What is being asked: If you see a picture in the data below, omit it and copy the rest exactly.
##### The records #####
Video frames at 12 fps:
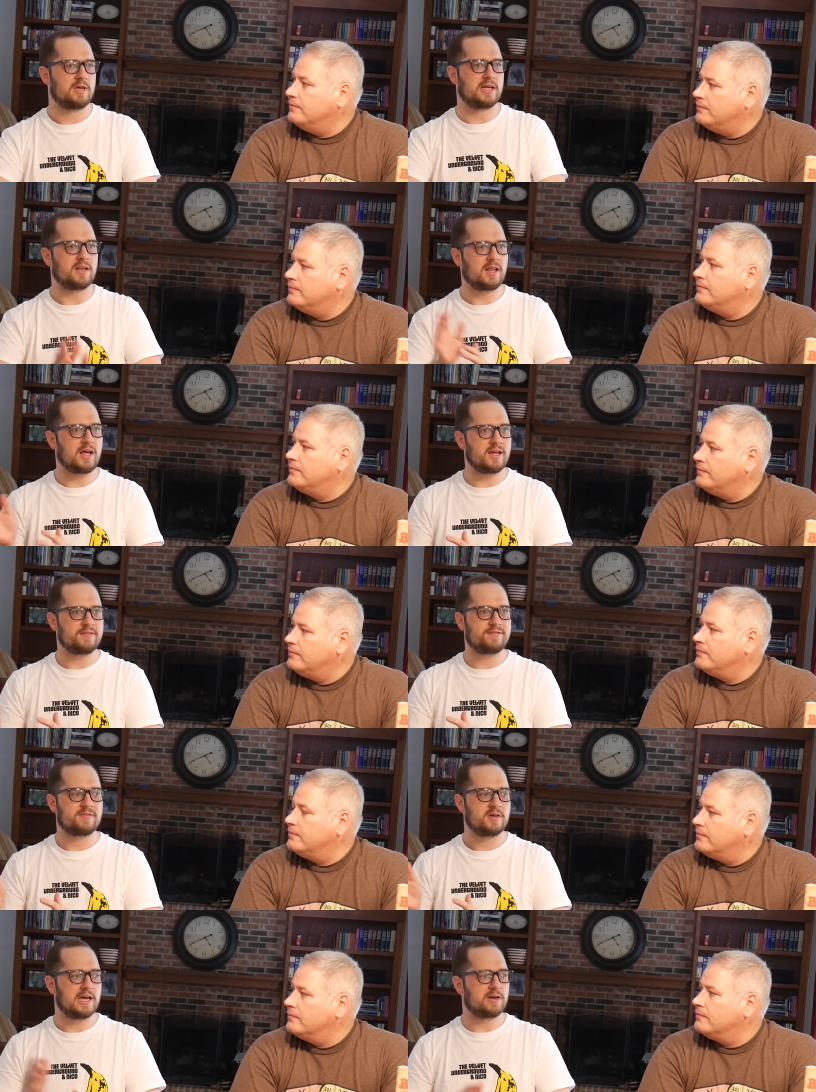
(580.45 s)
Speaker 1: in
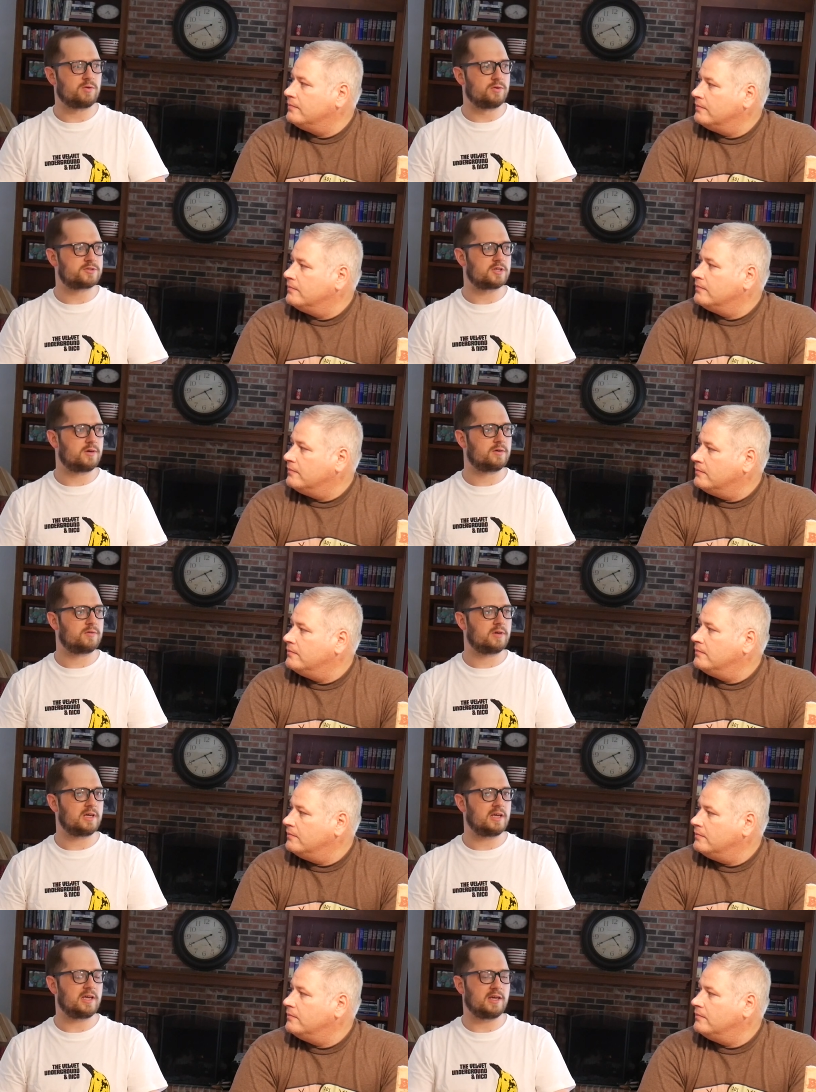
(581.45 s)
life and
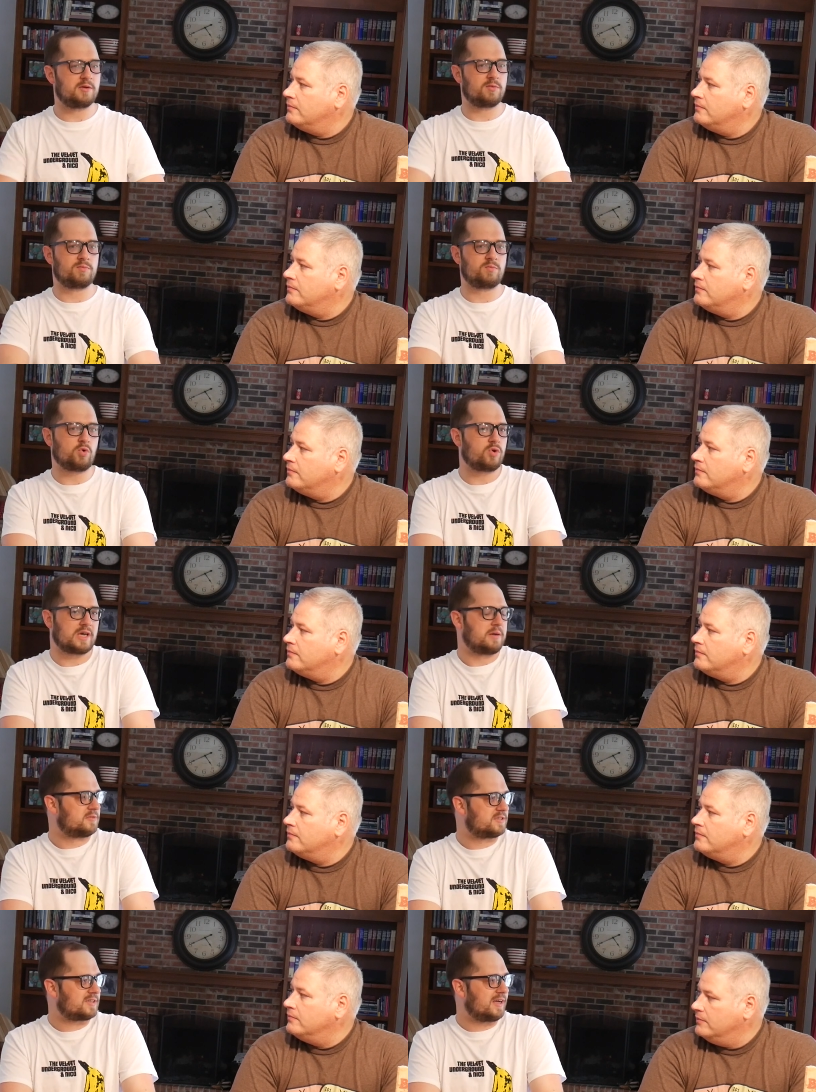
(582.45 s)
also in war
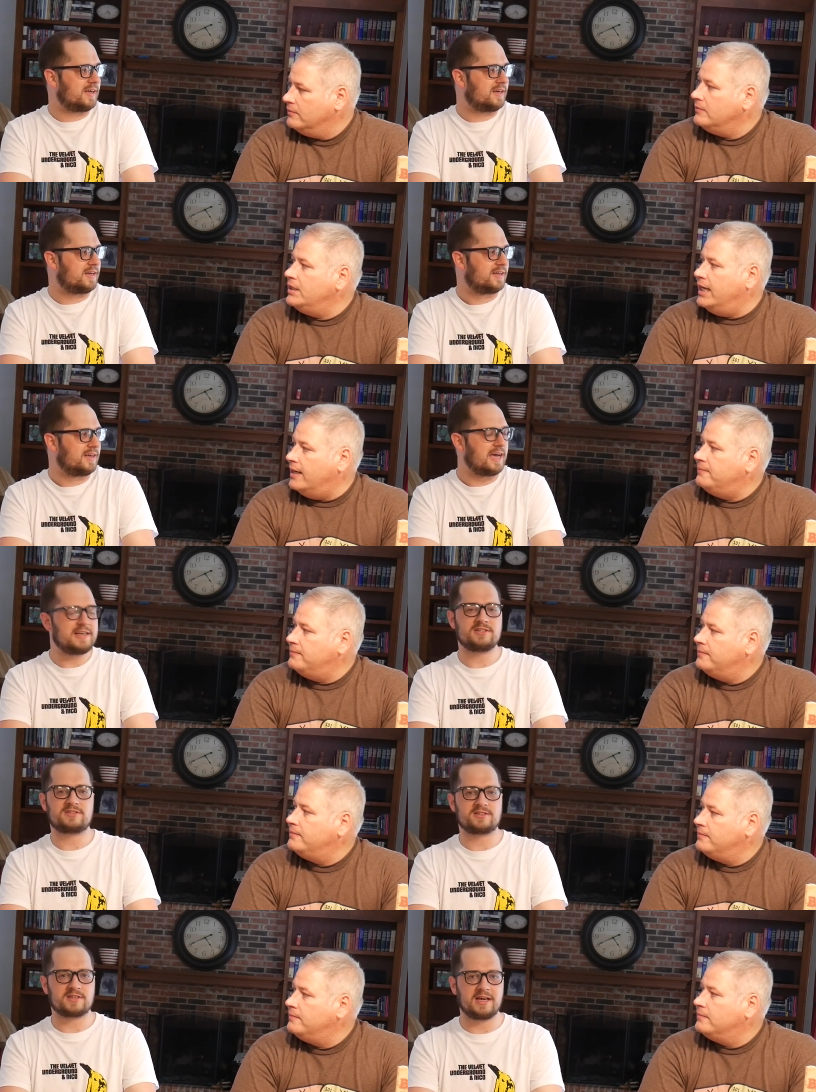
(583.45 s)
game design. Yeah, and
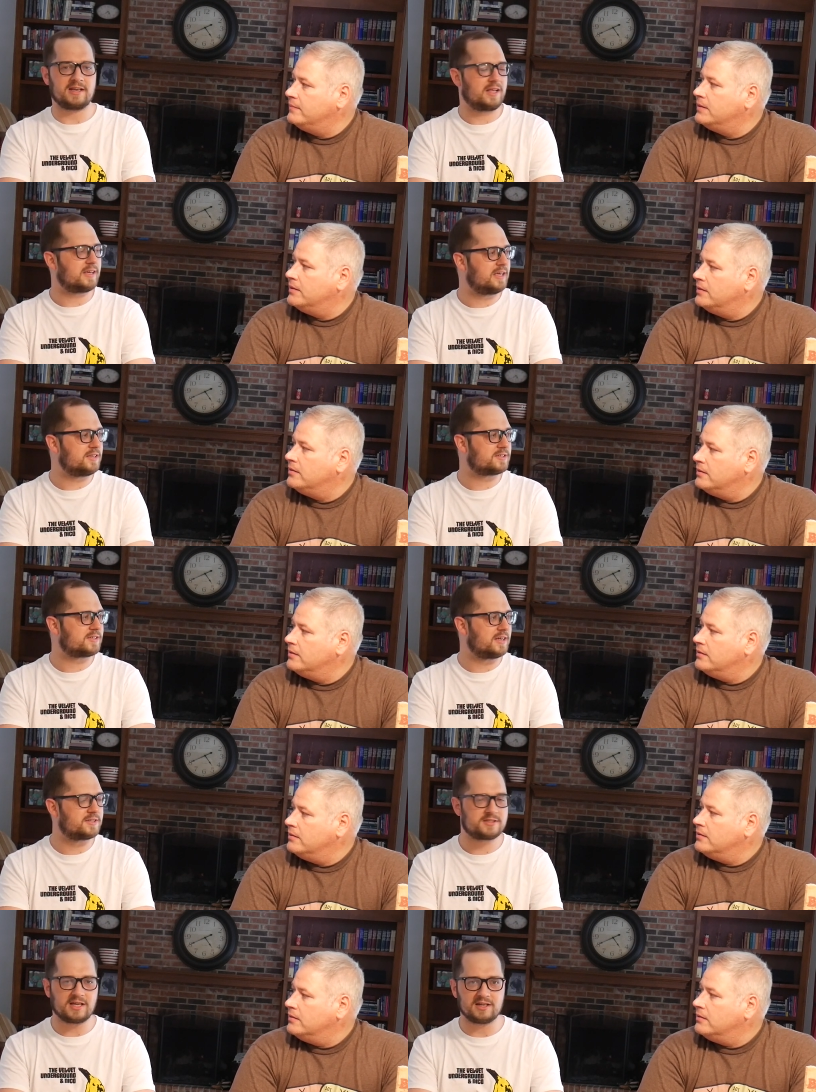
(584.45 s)
he's designed like he
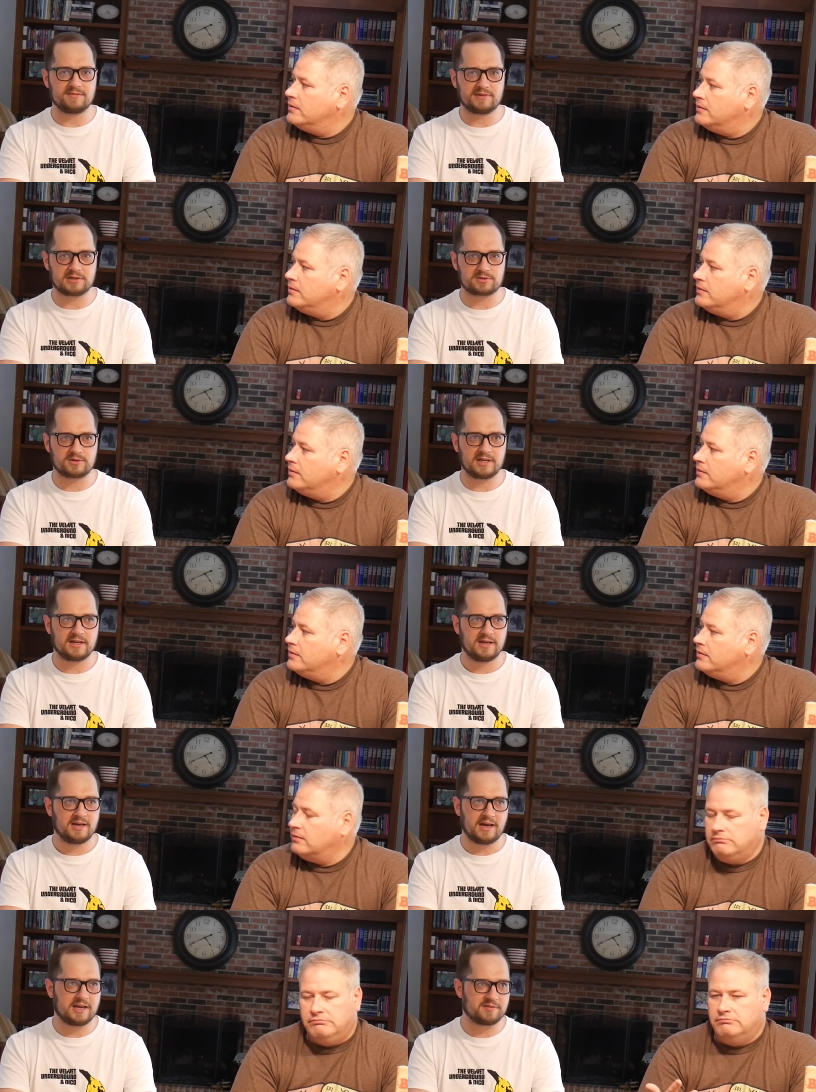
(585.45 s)
designed Silent
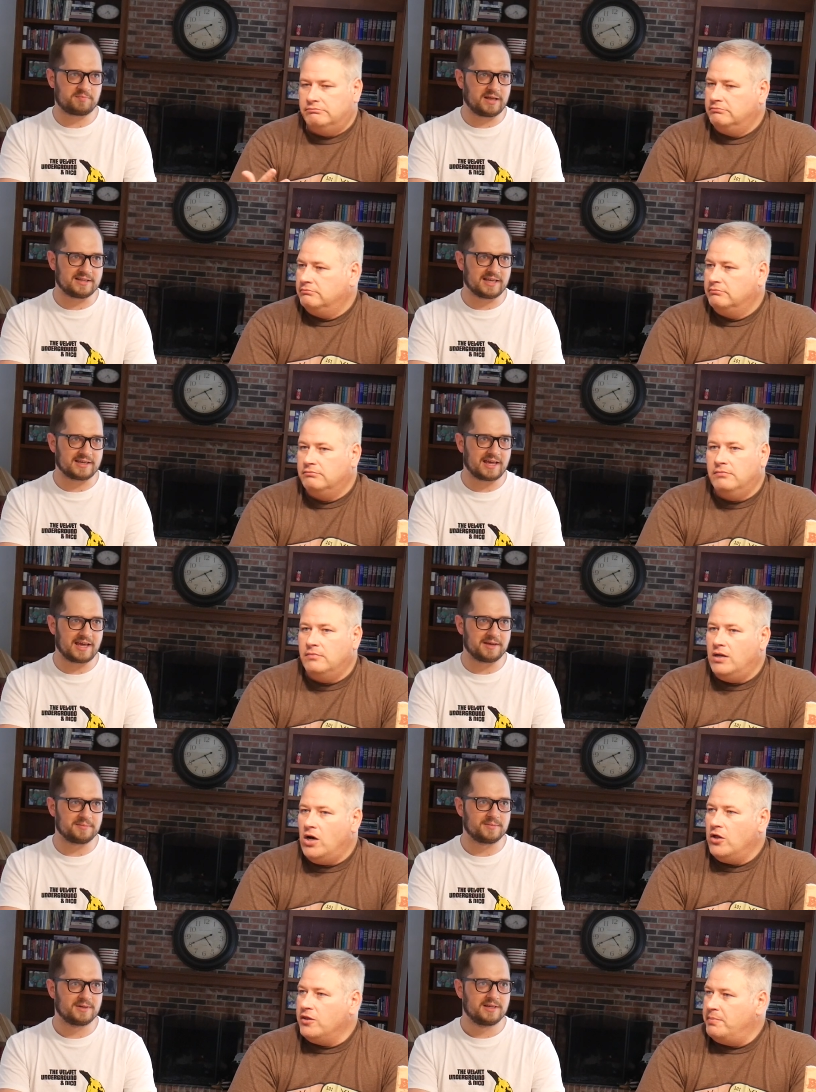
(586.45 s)
Victory, and I've played that
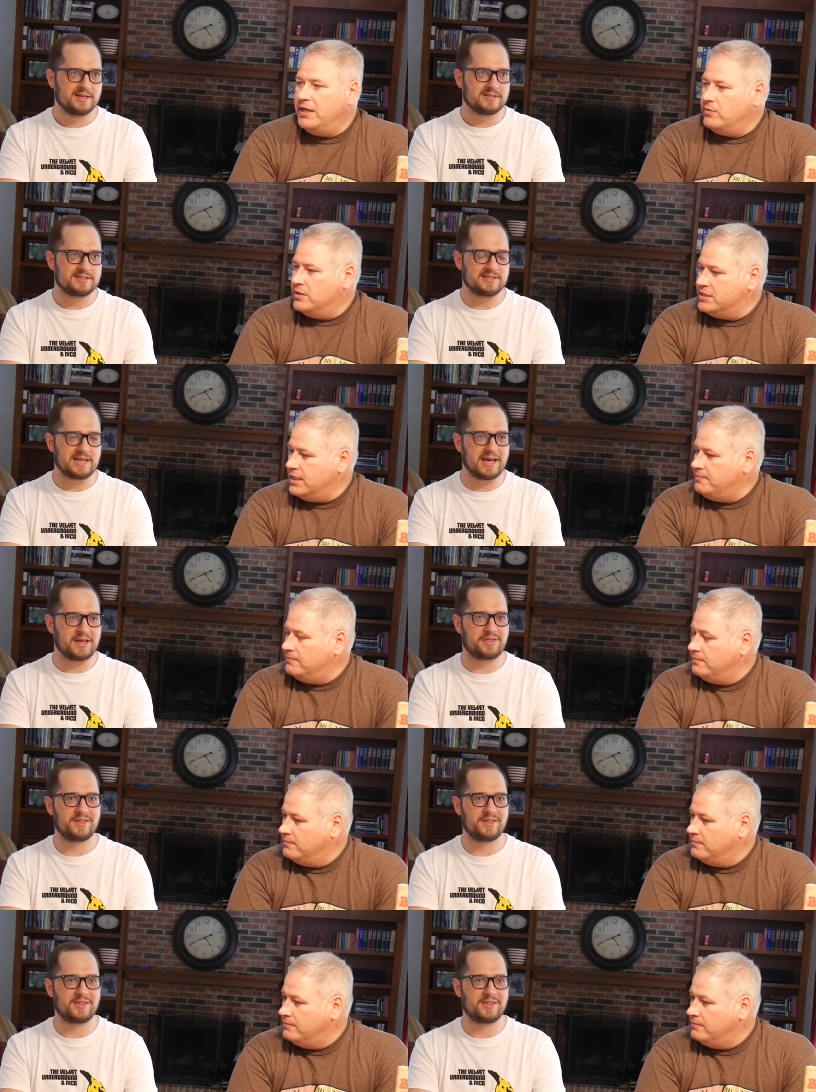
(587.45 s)
game all the big ones to yeah. death,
#####
Solution for this exercise:
Video frames at 12 fps:
(580.45 s)
Speaker 1: in
(581.45 s)
life and
(582.45 s)
also in war
(583.45 s)
game design. Yeah, and
(584.45 s)
he's designed like he
(585.45 s)
designed Silent
(586.45 s)
Victory, and I've played that
(587.45 s)
game all the big ones to yeah. death,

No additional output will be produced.